Controversial series in that a lot of people think it's original and funny and a lot of people think it's a load of cliched nonsense. Well, grow up people. It's both. The sitcom narratives are rubbish old hat, the child actors are funny and Hugh Dennis is Hugh Dennis. The first ep of a new series sees them travel to London sight-seeing and have tired, weary problems with a disabled loo.

TV Bite, 8th April 2010

Time for series three, and yet again we ask the same question - how is it possible for child actors to be this funny? Episode one opens with Ben and Karen on a London sightseeing trip pondering how lions assisted during the Battle of Trafalgar and 'that king who thought he was made of glass', while parents Hugh Dennis and Claire Skinner do an excellent line in bewildered.

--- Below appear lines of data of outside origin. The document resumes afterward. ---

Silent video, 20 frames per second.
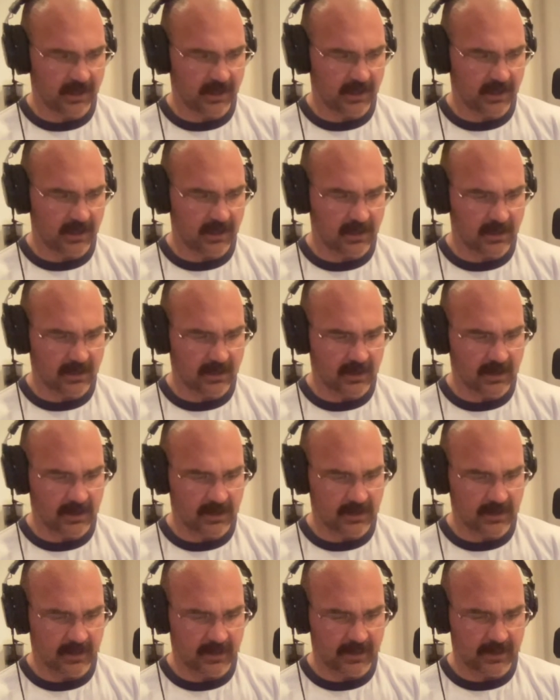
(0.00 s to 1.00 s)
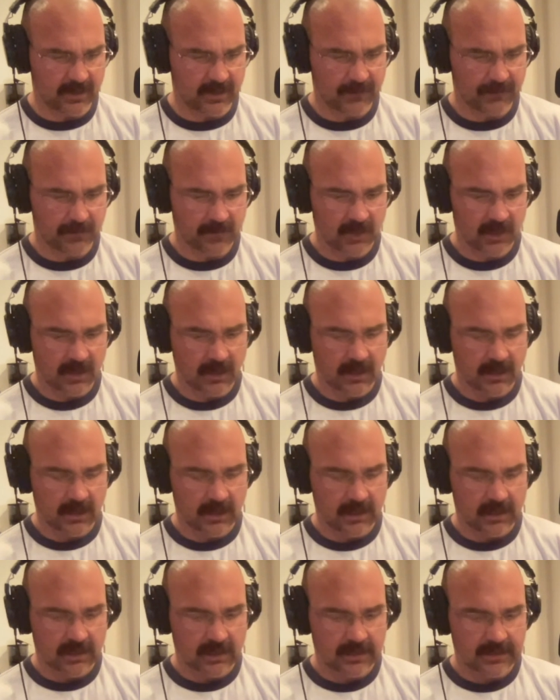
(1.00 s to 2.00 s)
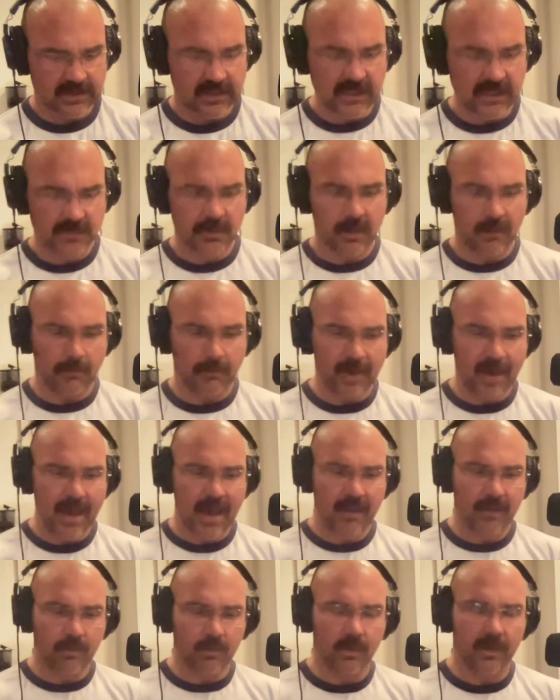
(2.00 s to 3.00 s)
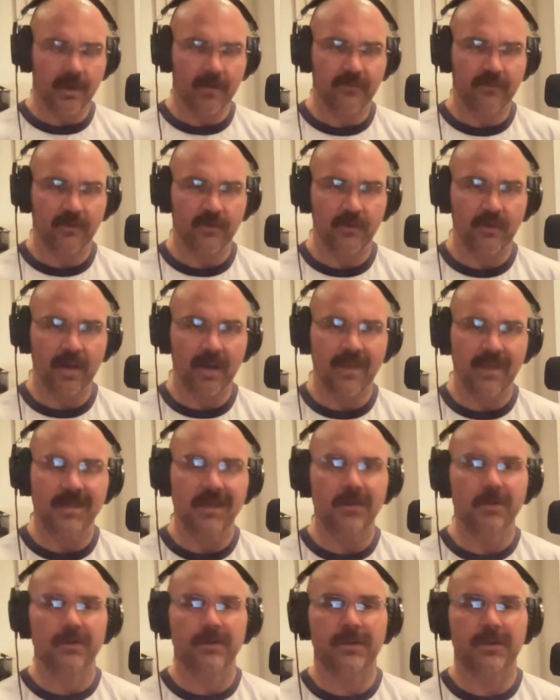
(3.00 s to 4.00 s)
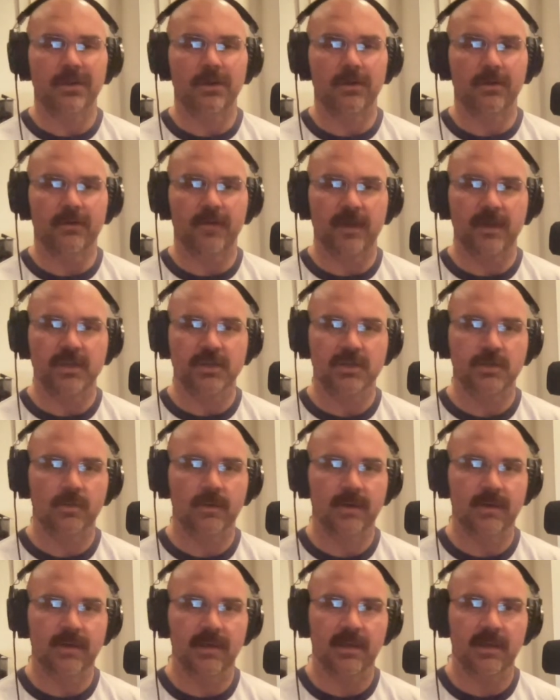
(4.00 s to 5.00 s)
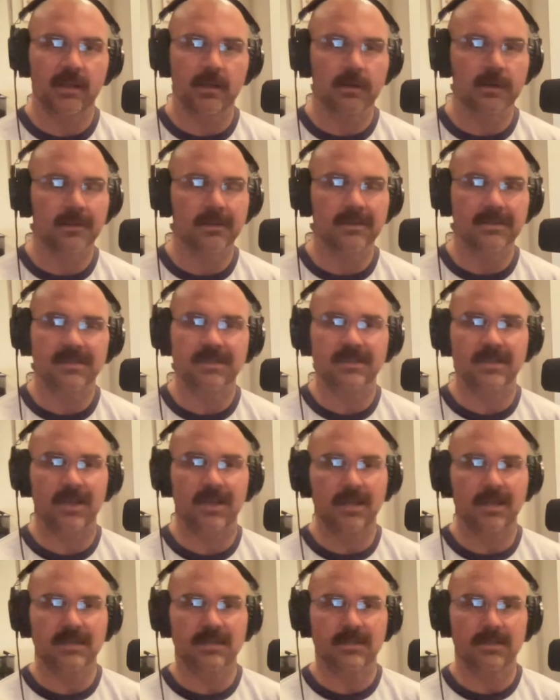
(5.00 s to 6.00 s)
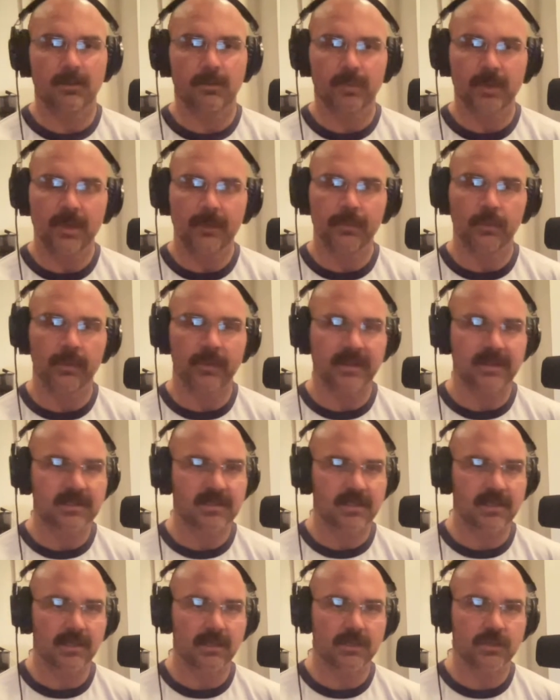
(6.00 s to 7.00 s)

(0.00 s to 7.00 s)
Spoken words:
And it takes me aback whenever I hear the ovation we get here in the States and the people that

Sharon Lougher, Metro, 8th April 2010

The funniest kids on TV are back for a third series. But has Outnumbered become a victim of its own success? Back in 2007, when this was buried apologetically in the schedule's nether regions, there was a real novelty about small children being allowed to dictate proceedings. Now, after bagging three gongs at the British Comedy Awards last year, tonight's episode feels like an extended stand-up gig for Karen and Ben (Ramona Marquez and Daniel Roche).

You sit, arms folded, thinking, "Come on, then. Say something outrageous." Naturally, you don't have long to wait but the bits with the adults in between can feel like a distraction from the main event. That's not to take anything away from the show - just a sign of how hard it is to stay ahead of the game in comedy.

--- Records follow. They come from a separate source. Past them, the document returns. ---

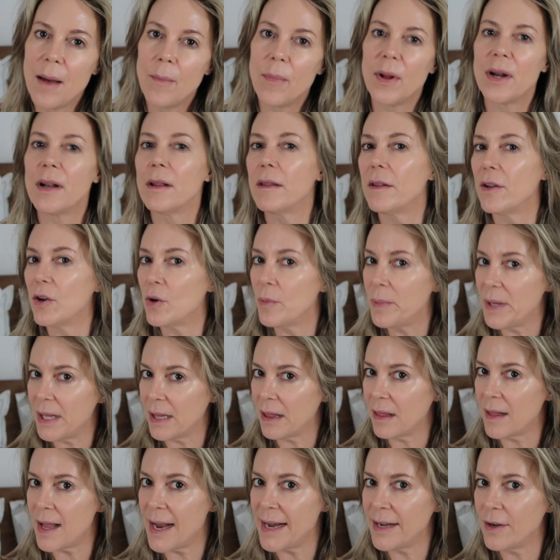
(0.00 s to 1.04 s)
but a little
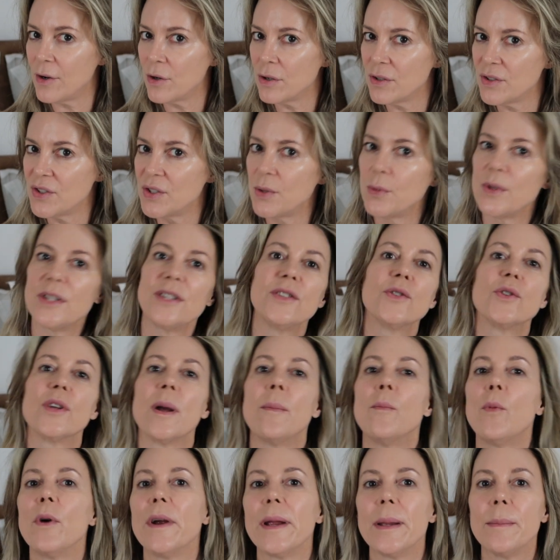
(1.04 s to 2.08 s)
bit lighter, so it's
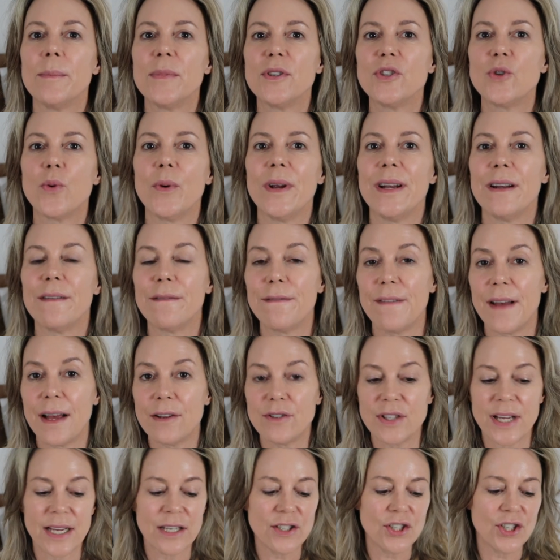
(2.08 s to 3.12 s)
somewhere in between a
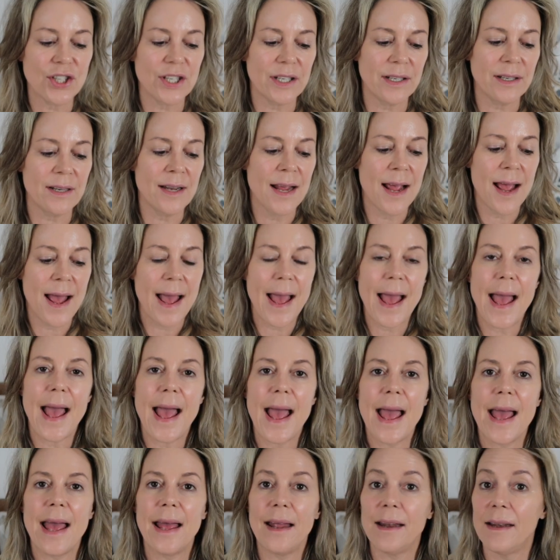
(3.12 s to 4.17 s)
foundation
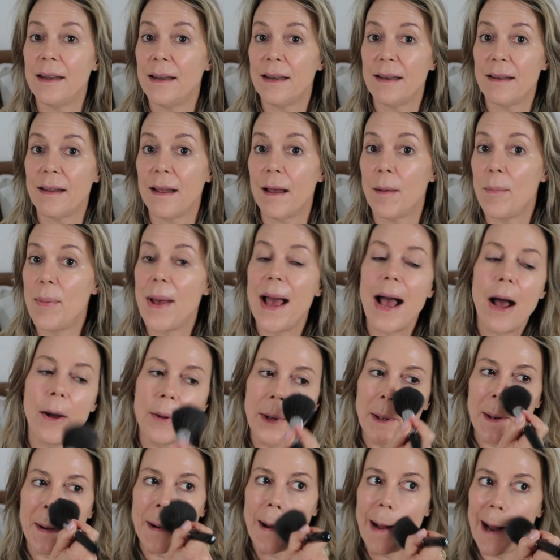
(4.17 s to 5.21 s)
and a
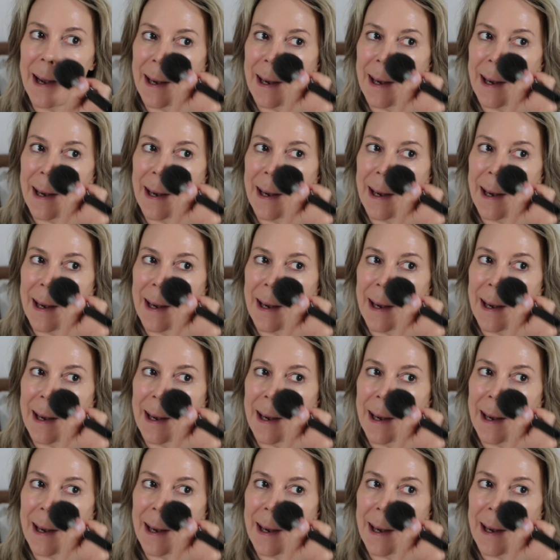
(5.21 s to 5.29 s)
powder.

The Brockmans are on a sight-seeing trip around London tonight - an opportunity for Mum and Dad and Gran to be mortally embarrassed in front of a variety of internationally-recognisable landmarks. And from the one-liners the kids come out with, it really can't be much longer before they're invited on to the Have I Got News For You panel.

There are jokes about Gordon Brown tonight and the death of Diana that might have provoked howls of outrage if they were uttered by an adult. They still might but the power of these kids is that they can get away with anything - as their beleaguered parents (Hugh Dennis and Claire Skinner) know only too well.